→ **EXERCISE**
Here the job is to retype the data word for word while leaving the pictures aside.

Collected data:

--------------------------------------------------

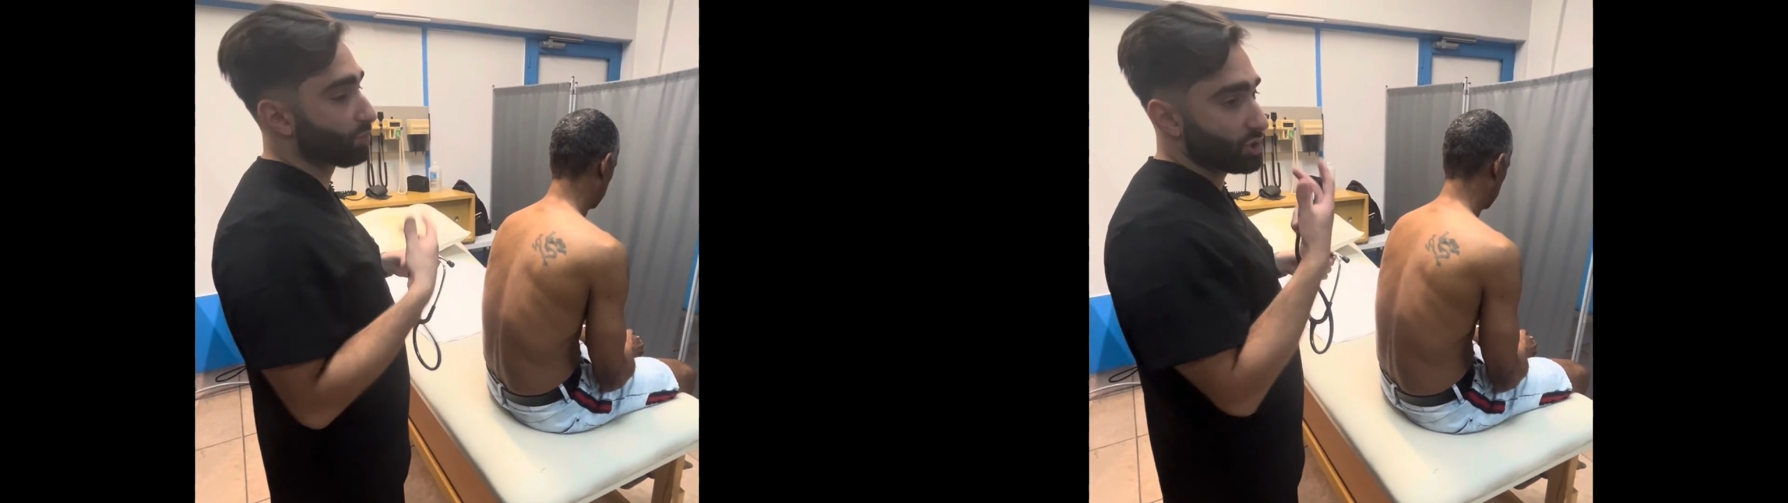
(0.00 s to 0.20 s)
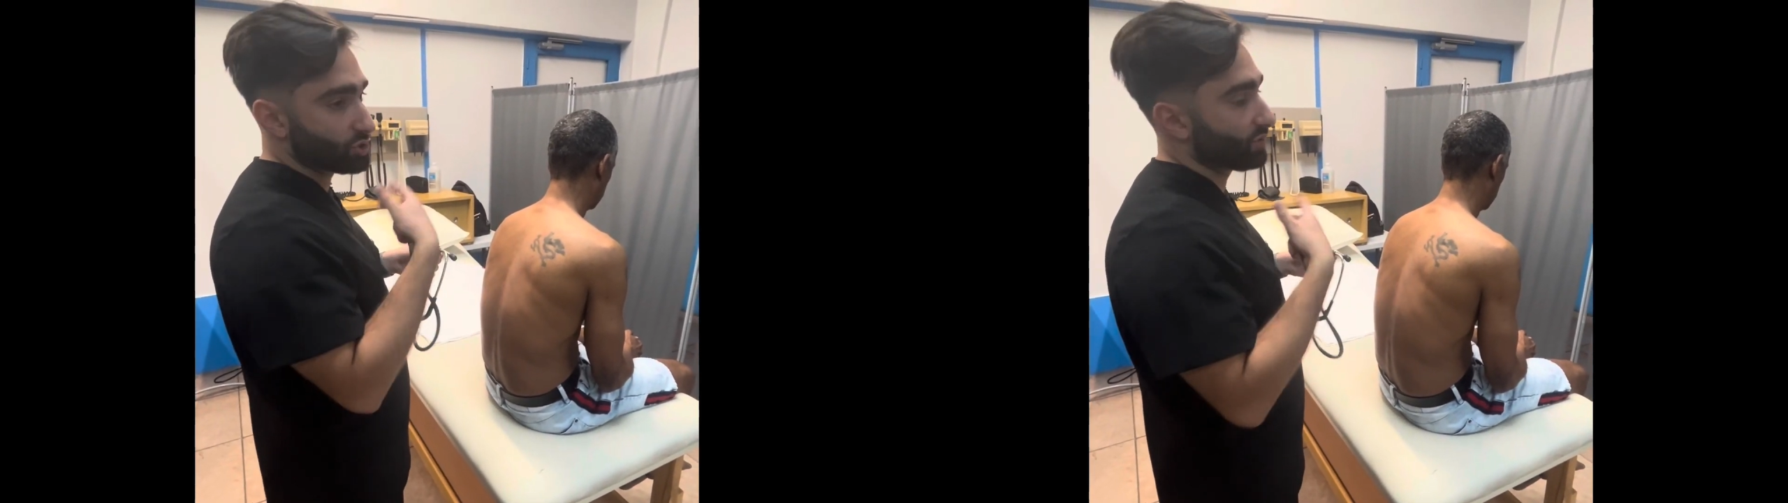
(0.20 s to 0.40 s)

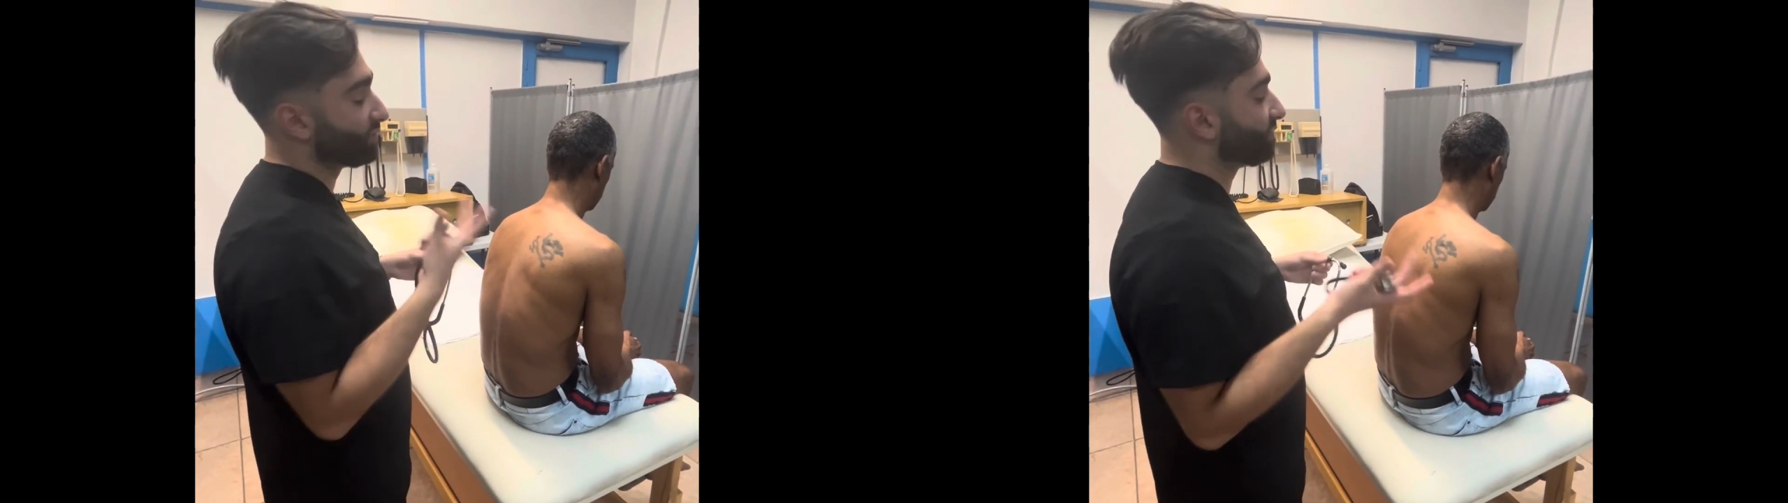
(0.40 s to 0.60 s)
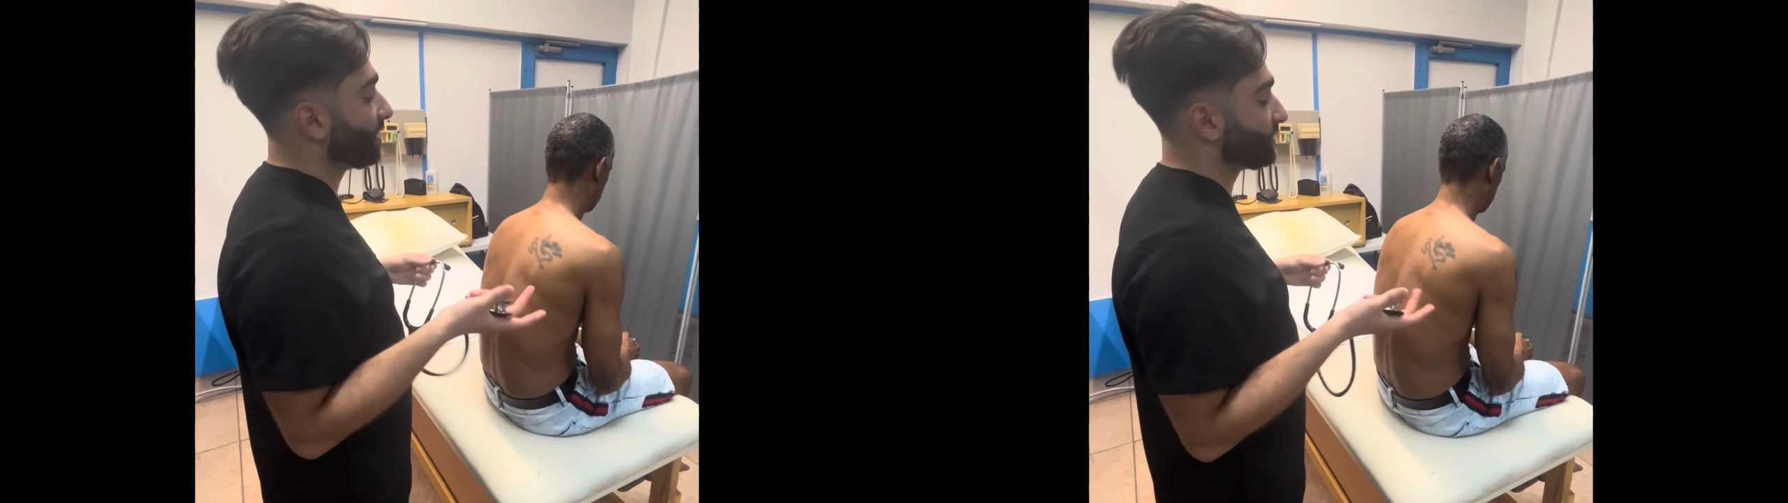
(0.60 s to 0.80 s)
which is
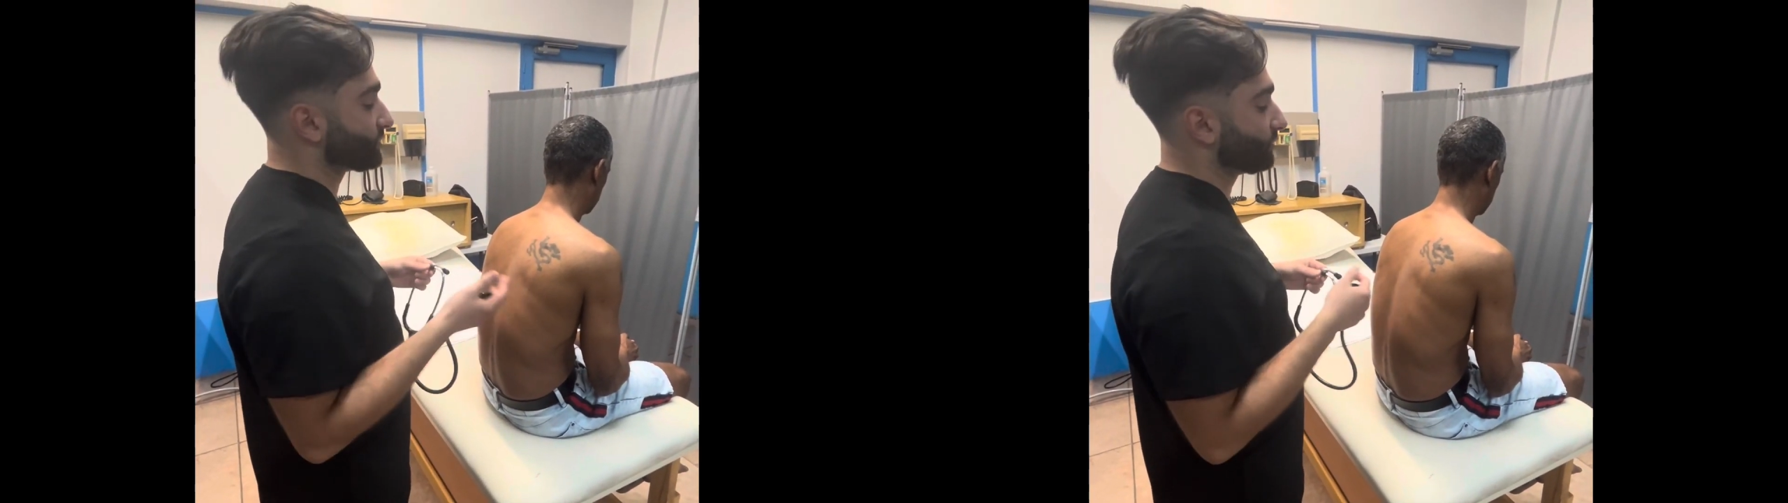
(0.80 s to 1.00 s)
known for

--------------------------------------------------

→ **COMPLETED TASK**
(0.00 s to 0.20 s)
(0.20 s to 0.40 s)

(0.40 s to 0.60 s)
(0.60 s to 0.80 s)
which is
(0.80 s to 1.00 s)
known for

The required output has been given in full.